All of the data beneath this instruction is to be transcribed word for word.

- [EXTRACTED MATERIAL]

· · · ·

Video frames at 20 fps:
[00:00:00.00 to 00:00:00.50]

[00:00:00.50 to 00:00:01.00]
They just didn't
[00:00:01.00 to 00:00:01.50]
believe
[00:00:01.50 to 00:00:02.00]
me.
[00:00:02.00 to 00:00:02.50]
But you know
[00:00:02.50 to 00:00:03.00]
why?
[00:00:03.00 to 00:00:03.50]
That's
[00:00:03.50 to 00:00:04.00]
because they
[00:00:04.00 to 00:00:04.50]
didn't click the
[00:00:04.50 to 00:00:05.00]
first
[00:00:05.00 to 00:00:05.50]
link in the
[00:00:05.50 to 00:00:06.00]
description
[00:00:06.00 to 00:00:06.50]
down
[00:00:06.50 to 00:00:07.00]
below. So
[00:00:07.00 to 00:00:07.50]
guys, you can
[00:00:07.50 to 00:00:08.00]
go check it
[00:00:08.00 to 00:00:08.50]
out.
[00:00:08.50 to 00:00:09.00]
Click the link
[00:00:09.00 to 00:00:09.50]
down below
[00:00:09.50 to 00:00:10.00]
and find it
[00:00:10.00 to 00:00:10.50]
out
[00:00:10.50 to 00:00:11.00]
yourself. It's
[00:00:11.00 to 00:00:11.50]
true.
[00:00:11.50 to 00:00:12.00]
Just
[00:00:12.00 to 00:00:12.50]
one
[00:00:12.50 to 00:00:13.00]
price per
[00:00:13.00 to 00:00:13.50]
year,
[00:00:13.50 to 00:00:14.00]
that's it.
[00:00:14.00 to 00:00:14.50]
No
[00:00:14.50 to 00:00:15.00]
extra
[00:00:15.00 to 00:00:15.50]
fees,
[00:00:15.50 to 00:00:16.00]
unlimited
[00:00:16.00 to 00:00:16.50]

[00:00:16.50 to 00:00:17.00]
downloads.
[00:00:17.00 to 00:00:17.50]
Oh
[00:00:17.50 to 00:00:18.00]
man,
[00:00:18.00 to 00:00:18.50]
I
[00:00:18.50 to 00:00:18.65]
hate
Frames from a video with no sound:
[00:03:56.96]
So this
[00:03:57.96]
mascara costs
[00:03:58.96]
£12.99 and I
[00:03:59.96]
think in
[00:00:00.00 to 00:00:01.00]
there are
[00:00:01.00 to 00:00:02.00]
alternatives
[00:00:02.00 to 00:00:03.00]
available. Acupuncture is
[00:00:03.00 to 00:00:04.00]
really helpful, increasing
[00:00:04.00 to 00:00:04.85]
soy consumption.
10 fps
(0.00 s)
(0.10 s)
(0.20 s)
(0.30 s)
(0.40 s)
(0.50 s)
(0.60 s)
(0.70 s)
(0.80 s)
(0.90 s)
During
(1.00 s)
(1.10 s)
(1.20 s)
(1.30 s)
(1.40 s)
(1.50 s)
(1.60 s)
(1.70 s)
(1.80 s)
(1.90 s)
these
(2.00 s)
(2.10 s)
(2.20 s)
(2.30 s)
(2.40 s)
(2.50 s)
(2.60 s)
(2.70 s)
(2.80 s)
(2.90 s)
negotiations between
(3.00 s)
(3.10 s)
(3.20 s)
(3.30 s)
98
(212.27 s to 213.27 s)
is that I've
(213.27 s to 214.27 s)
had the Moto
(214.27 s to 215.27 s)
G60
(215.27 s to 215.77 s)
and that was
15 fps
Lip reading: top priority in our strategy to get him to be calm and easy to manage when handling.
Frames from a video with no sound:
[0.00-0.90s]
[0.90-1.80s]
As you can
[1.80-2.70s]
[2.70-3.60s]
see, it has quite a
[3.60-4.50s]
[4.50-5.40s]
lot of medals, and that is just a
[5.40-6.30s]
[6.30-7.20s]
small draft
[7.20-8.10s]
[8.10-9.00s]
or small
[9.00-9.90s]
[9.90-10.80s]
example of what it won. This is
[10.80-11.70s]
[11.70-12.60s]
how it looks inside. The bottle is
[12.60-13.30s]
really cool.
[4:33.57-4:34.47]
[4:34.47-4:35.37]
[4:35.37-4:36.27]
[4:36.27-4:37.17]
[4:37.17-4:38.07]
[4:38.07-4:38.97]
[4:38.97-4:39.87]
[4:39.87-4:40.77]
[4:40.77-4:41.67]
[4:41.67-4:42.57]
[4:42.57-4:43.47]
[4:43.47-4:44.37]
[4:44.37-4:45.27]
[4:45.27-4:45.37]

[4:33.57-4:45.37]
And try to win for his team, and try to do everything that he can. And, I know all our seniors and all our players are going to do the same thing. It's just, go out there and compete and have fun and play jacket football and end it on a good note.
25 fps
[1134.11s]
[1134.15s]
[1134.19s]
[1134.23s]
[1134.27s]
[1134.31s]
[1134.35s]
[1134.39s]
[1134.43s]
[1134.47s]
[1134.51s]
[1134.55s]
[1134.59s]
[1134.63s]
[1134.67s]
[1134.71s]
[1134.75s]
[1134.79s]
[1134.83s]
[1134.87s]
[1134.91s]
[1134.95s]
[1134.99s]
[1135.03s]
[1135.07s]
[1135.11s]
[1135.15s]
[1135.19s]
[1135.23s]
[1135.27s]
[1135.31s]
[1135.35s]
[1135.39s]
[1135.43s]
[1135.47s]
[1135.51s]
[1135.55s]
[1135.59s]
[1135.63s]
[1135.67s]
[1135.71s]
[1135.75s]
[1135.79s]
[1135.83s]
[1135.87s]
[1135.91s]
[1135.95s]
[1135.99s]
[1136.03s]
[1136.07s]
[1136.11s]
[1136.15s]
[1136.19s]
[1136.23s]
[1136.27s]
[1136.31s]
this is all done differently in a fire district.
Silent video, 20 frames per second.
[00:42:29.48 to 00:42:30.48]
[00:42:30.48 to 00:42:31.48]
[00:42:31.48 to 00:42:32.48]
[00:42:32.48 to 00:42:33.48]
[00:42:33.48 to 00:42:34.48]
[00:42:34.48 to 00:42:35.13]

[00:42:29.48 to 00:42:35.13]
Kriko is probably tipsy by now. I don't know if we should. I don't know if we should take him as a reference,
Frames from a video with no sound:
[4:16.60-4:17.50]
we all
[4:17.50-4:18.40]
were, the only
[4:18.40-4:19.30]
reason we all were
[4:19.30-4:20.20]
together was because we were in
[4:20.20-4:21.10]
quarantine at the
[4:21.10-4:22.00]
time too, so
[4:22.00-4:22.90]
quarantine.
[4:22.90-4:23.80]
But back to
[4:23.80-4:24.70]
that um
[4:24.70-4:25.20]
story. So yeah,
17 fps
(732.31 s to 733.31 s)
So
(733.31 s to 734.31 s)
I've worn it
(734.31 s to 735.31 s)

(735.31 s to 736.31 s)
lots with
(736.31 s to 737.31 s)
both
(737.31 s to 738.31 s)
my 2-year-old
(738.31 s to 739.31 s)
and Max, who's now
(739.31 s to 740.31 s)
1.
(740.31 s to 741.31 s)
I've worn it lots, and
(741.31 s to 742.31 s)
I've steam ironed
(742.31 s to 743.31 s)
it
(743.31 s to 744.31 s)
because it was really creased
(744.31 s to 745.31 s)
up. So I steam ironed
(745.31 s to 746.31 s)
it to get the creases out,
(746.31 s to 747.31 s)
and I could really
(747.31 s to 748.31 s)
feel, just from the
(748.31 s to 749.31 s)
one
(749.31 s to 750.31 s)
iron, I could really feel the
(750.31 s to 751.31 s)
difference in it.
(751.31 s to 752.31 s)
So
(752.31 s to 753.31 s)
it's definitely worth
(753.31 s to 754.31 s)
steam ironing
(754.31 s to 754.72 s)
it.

· · · ·

- [RESPONSE BOX]
Video frames at 20 fps:
[00:00:00.00 to 00:00:00.50]

[00:00:00.50 to 00:00:01.00]
They just didn't
[00:00:01.00 to 00:00:01.50]
believe
[00:00:01.50 to 00:00:02.00]
me.
[00:00:02.00 to 00:00:02.50]
But you know
[00:00:02.50 to 00:00:03.00]
why?
[00:00:03.00 to 00:00:03.50]
That's
[00:00:03.50 to 00:00:04.00]
because they
[00:00:04.00 to 00:00:04.50]
didn't click the
[00:00:04.50 to 00:00:05.00]
first
[00:00:05.00 to 00:00:05.50]
link in the
[00:00:05.50 to 00:00:06.00]
description
[00:00:06.00 to 00:00:06.50]
down
[00:00:06.50 to 00:00:07.00]
below. So
[00:00:07.00 to 00:00:07.50]
guys, you can
[00:00:07.50 to 00:00:08.00]
go check it
[00:00:08.00 to 00:00:08.50]
out.
[00:00:08.50 to 00:00:09.00]
Click the link
[00:00:09.00 to 00:00:09.50]
down below
[00:00:09.50 to 00:00:10.00]
and find it
[00:00:10.00 to 00:00:10.50]
out
[00:00:10.50 to 00:00:11.00]
yourself. It's
[00:00:11.00 to 00:00:11.50]
true.
[00:00:11.50 to 00:00:12.00]
Just
[00:00:12.00 to 00:00:12.50]
one
[00:00:12.50 to 00:00:13.00]
price per
[00:00:13.00 to 00:00:13.50]
year,
[00:00:13.50 to 00:00:14.00]
that's it.
[00:00:14.00 to 00:00:14.50]
No
[00:00:14.50 to 00:00:15.00]
extra
[00:00:15.00 to 00:00:15.50]
fees,
[00:00:15.50 to 00:00:16.00]
unlimited
[00:00:16.00 to 00:00:16.50]

[00:00:16.50 to 00:00:17.00]
downloads.
[00:00:17.00 to 00:00:17.50]
Oh
[00:00:17.50 to 00:00:18.00]
man,
[00:00:18.00 to 00:00:18.50]
I
[00:00:18.50 to 00:00:18.65]
hate
Frames from a video with no sound:
[00:03:56.96]
So this
[00:03:57.96]
mascara costs
[00:03:58.96]
£12.99 and I
[00:03:59.96]
think in
[00:00:00.00 to 00:00:01.00]
there are
[00:00:01.00 to 00:00:02.00]
alternatives
[00:00:02.00 to 00:00:03.00]
available. Acupuncture is
[00:00:03.00 to 00:00:04.00]
really helpful, increasing
[00:00:04.00 to 00:00:04.85]
soy consumption.
10 fps
(0.00 s)
(0.10 s)
(0.20 s)
(0.30 s)
(0.40 s)
(0.50 s)
(0.60 s)
(0.70 s)
(0.80 s)
(0.90 s)
During
(1.00 s)
(1.10 s)
(1.20 s)
(1.30 s)
(1.40 s)
(1.50 s)
(1.60 s)
(1.70 s)
(1.80 s)
(1.90 s)
these
(2.00 s)
(2.10 s)
(2.20 s)
(2.30 s)
(2.40 s)
(2.50 s)
(2.60 s)
(2.70 s)
(2.80 s)
(2.90 s)
negotiations between
(3.00 s)
(3.10 s)
(3.20 s)
(3.30 s)
98
(212.27 s to 213.27 s)
is that I've
(213.27 s to 214.27 s)
had the Moto
(214.27 s to 215.27 s)
G60
(215.27 s to 215.77 s)
and that was
15 fps
Lip reading: top priority in our strategy to get him to be calm and easy to manage when handling.
Frames from a video with no sound:
[0.00-0.90s]
[0.90-1.80s]
As you can
[1.80-2.70s]
[2.70-3.60s]
see, it has quite a
[3.60-4.50s]
[4.50-5.40s]
lot of medals, and that is just a
[5.40-6.30s]
[6.30-7.20s]
small draft
[7.20-8.10s]
[8.10-9.00s]
or small
[9.00-9.90s]
[9.90-10.80s]
example of what it won. This is
[10.80-11.70s]
[11.70-12.60s]
how it looks inside. The bottle is
[12.60-13.30s]
really cool.
[4:33.57-4:34.47]
[4:34.47-4:35.37]
[4:35.37-4:36.27]
[4:36.27-4:37.17]
[4:37.17-4:38.07]
[4:38.07-4:38.97]
[4:38.97-4:39.87]
[4:39.87-4:40.77]
[4:40.77-4:41.67]
[4:41.67-4:42.57]
[4:42.57-4:43.47]
[4:43.47-4:44.37]
[4:44.37-4:45.27]
[4:45.27-4:45.37]

[4:33.57-4:45.37]
And try to win for his team, and try to do everything that he can. And, I know all our seniors and all our players are going to do the same thing. It's just, go out there and compete and have fun and play jacket football and end it on a good note.
25 fps
[1134.11s]
[1134.15s]
[1134.19s]
[1134.23s]
[1134.27s]
[1134.31s]
[1134.35s]
[1134.39s]
[1134.43s]
[1134.47s]
[1134.51s]
[1134.55s]
[1134.59s]
[1134.63s]
[1134.67s]
[1134.71s]
[1134.75s]
[1134.79s]
[1134.83s]
[1134.87s]
[1134.91s]
[1134.95s]
[1134.99s]
[1135.03s]
[1135.07s]
[1135.11s]
[1135.15s]
[1135.19s]
[1135.23s]
[1135.27s]
[1135.31s]
[1135.35s]
[1135.39s]
[1135.43s]
[1135.47s]
[1135.51s]
[1135.55s]
[1135.59s]
[1135.63s]
[1135.67s]
[1135.71s]
[1135.75s]
[1135.79s]
[1135.83s]
[1135.87s]
[1135.91s]
[1135.95s]
[1135.99s]
[1136.03s]
[1136.07s]
[1136.11s]
[1136.15s]
[1136.19s]
[1136.23s]
[1136.27s]
[1136.31s]
this is all done differently in a fire district.
Silent video, 20 frames per second.
[00:42:29.48 to 00:42:30.48]
[00:42:30.48 to 00:42:31.48]
[00:42:31.48 to 00:42:32.48]
[00:42:32.48 to 00:42:33.48]
[00:42:33.48 to 00:42:34.48]
[00:42:34.48 to 00:42:35.13]

[00:42:29.48 to 00:42:35.13]
Kriko is probably tipsy by now. I don't know if we should. I don't know if we should take him as a reference,
Frames from a video with no sound:
[4:16.60-4:17.50]
we all
[4:17.50-4:18.40]
were, the only
[4:18.40-4:19.30]
reason we all were
[4:19.30-4:20.20]
together was because we were in
[4:20.20-4:21.10]
quarantine at the
[4:21.10-4:22.00]
time too, so
[4:22.00-4:22.90]
quarantine.
[4:22.90-4:23.80]
But back to
[4:23.80-4:24.70]
that um
[4:24.70-4:25.20]
story. So yeah,
17 fps
(732.31 s to 733.31 s)
So
(733.31 s to 734.31 s)
I've worn it
(734.31 s to 735.31 s)

(735.31 s to 736.31 s)
lots with
(736.31 s to 737.31 s)
both
(737.31 s to 738.31 s)
my 2-year-old
(738.31 s to 739.31 s)
and Max, who's now
(739.31 s to 740.31 s)
1.
(740.31 s to 741.31 s)
I've worn it lots, and
(741.31 s to 742.31 s)
I've steam ironed
(742.31 s to 743.31 s)
it
(743.31 s to 744.31 s)
because it was really creased
(744.31 s to 745.31 s)
up. So I steam ironed
(745.31 s to 746.31 s)
it to get the creases out,
(746.31 s to 747.31 s)
and I could really
(747.31 s to 748.31 s)
feel, just from the
(748.31 s to 749.31 s)
one
(749.31 s to 750.31 s)
iron, I could really feel the
(750.31 s to 751.31 s)
difference in it.
(751.31 s to 752.31 s)
So
(752.31 s to 753.31 s)
it's definitely worth
(753.31 s to 754.31 s)
steam ironing
(754.31 s to 754.72 s)
it.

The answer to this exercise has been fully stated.